Dick was correct to point out two important assumptions. Allow me to re-word and expand it.

In a push-pull NPN-PNP amplifier stage, add a small emitter resistor (Re) to each transistor, typically equal to or less than the transistor's saturation bulk resistance (Rce(sat) = Vce(sat)/Io, per datasheet). This mitigates thermal runaway by linearizing the quadratic Vbe vs. Ic relationship. As temperature rises, Vbe decreases (~-4 mV/°C NTC), increasing Ic and creating positive feedback (more current, more heat, lower Vbe).

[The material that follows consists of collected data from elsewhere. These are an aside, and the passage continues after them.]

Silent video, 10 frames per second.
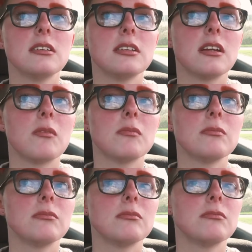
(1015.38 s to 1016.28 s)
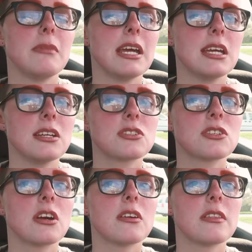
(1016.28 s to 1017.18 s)
you know, making
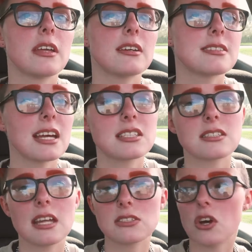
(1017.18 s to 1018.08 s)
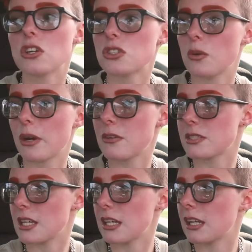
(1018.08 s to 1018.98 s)
sure that, because that's also what I
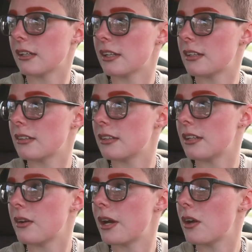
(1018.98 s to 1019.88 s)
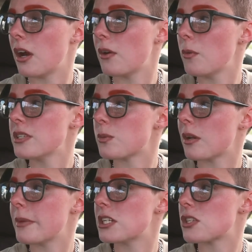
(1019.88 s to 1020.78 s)
was thinking, like, you know, I always want
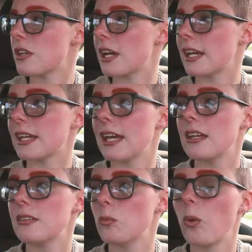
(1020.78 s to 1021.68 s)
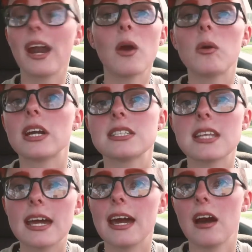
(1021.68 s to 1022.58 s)
to make sure that I get what I want to
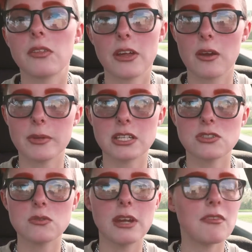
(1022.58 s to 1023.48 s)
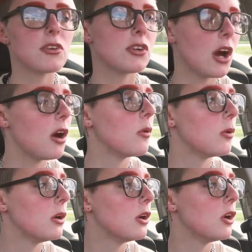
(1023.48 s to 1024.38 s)
say out there, because you never know
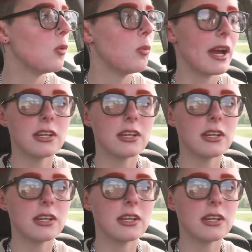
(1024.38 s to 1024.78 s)
when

Re reduces this effect, balancing efficiency and stability.
Key Design Considerations:

1. Diode Bulk Resistance (Rs): Match diode Rs to transistor Rce(sat). Rs can be ~hFE × Rce(sat) to align PN junction voltages and prevent runaway.
2. Rce(sat) Matching: Select NPN and PNP transistors with closely matched Rce(sat) (within datasheet min/max ranges) for balanced operation.
3. hFE Matching: Choose transistors with high, relatively matched hFE (despite typical 3:1 max:min tolerance) to ensure symmetry.
4. Thermal Management: Mount diodes and transistors on the same heatsink to minimize temperature gradients.
5. Bias Design: Set diode bias current higher than the load base current to reduce Ib modulation, minimizing Vbe-induced quadratic distortion. Use multiple stages (2–3) based on impedance ratio and desired load regulation (damping factor).

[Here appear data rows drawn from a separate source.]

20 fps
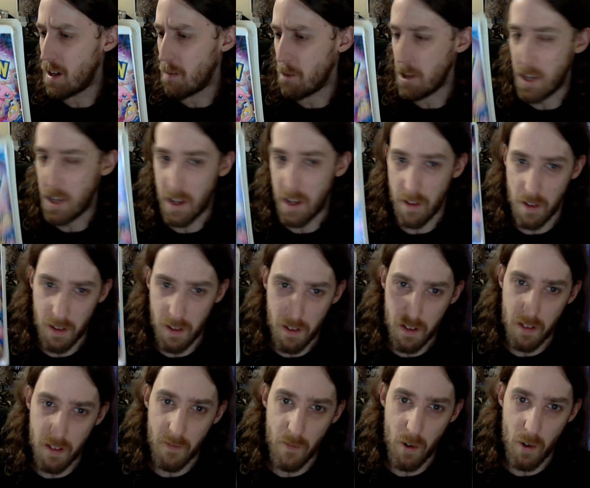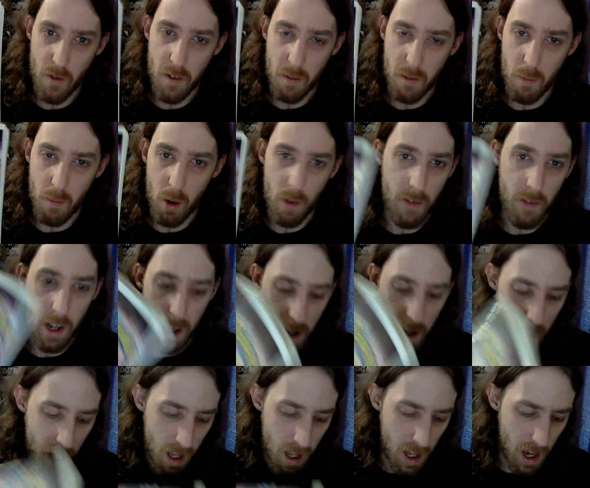But yeah, this is the first movie.
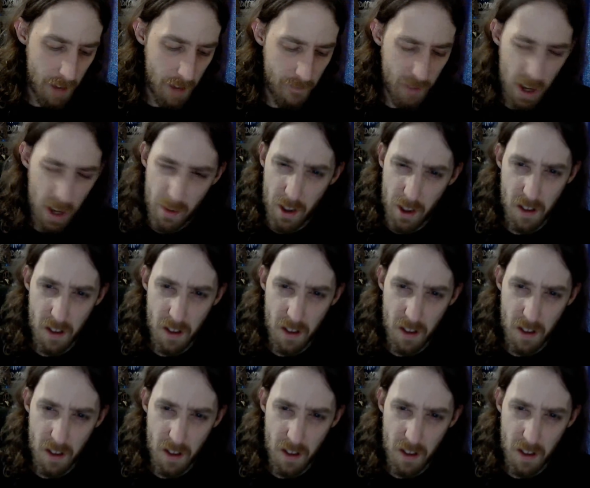I found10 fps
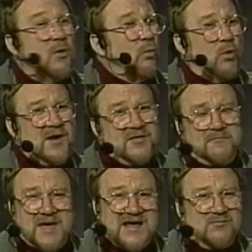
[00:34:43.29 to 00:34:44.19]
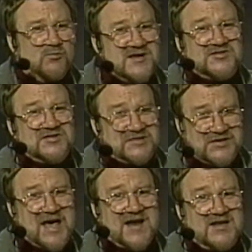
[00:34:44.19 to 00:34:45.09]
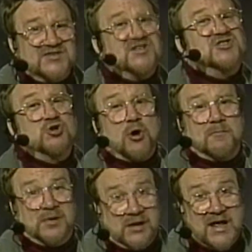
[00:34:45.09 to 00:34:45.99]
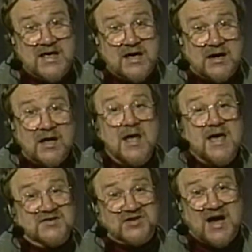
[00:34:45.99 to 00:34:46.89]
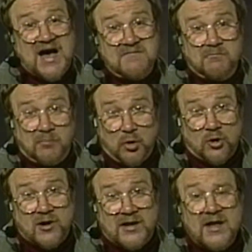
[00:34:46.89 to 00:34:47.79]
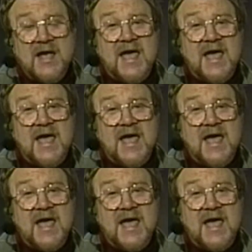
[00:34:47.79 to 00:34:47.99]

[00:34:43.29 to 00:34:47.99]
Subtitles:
one of the main reasons that is your playing has gotten boring.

These choices optimize stability, efficiency, and linearity while preventing thermal runaway.



Pour s'amuser, I made an interactive simulation where you can replace wires with current source biasing or change R values for example.
https://tinyurl.com/2b224pf4 Using a current source raises impedance to reduce losses and Vbe variation.

Note that the diode voltages do not match the transistor Vbe voltage very well, and there is no thermal effect in this simulation but you can change the diodes to 2N4148 which are low current diodes and see the effects of a higher bulk resistance and voltage drop on the output Iq. Pull the generator away to see Iq.

I have the NPN Vbe, Ibe on the left and the upper diode currents on the right plots below.

You will find these AB structures common to BJT Op Amps and HiFi stereo amps that use Class AB output stages. As Klaus said above, using NFB or negative feedback is the common and a good way to reduce the quadratic distortion effects while reducing the gain to the R ratios in the feedback circuit.